Stored items from a collection
+++

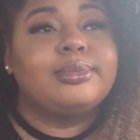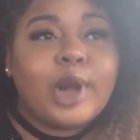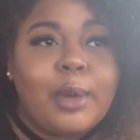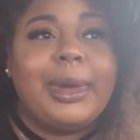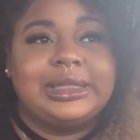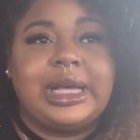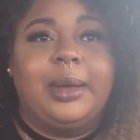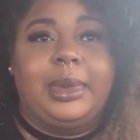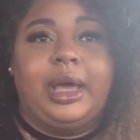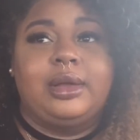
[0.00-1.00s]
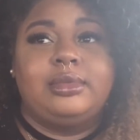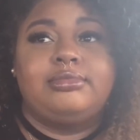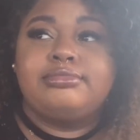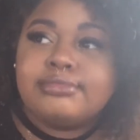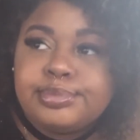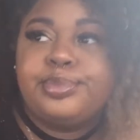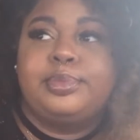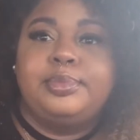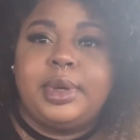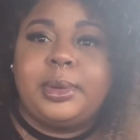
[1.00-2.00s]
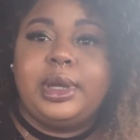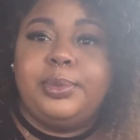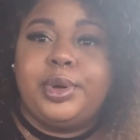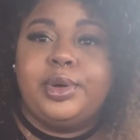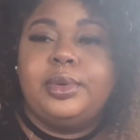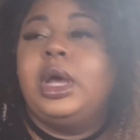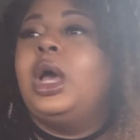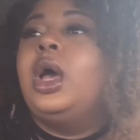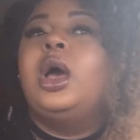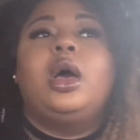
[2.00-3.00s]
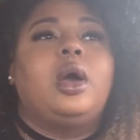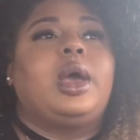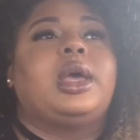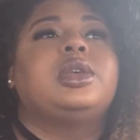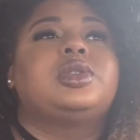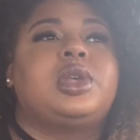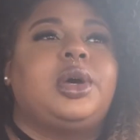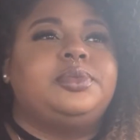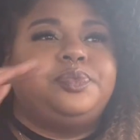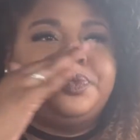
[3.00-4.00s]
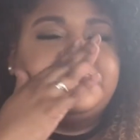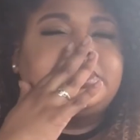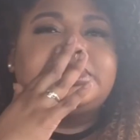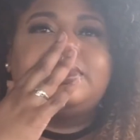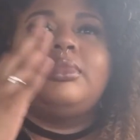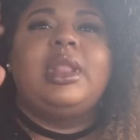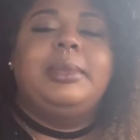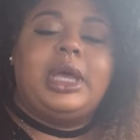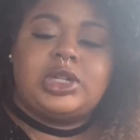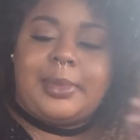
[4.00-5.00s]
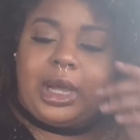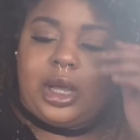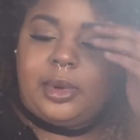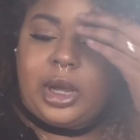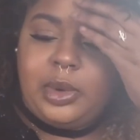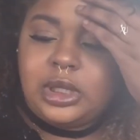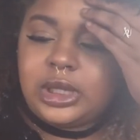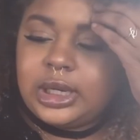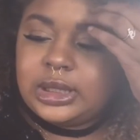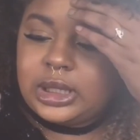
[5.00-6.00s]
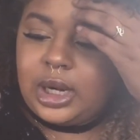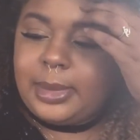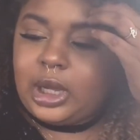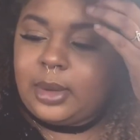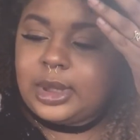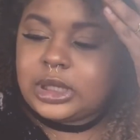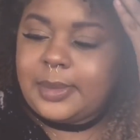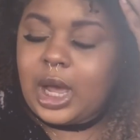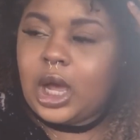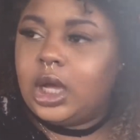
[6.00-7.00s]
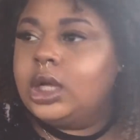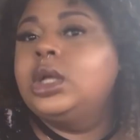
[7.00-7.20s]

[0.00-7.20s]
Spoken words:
On my timeline. Period, poo. Okay, so let me catch y'all back up. Okay, we're gonna turn this air back up because I'm hot.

+++

Directions for this task
Each entry must be reproduced word for word, and any image among them left out.

Reply
[0.00-1.00s]
[1.00-2.00s]
[2.00-3.00s]
[3.00-4.00s]
[4.00-5.00s]
[5.00-6.00s]
[6.00-7.00s]
[7.00-7.20s]

[0.00-7.20s]
Spoken words:
On my timeline. Period, poo. Okay, so let me catch y'all back up. Okay, we're gonna turn this air back up because I'm hot.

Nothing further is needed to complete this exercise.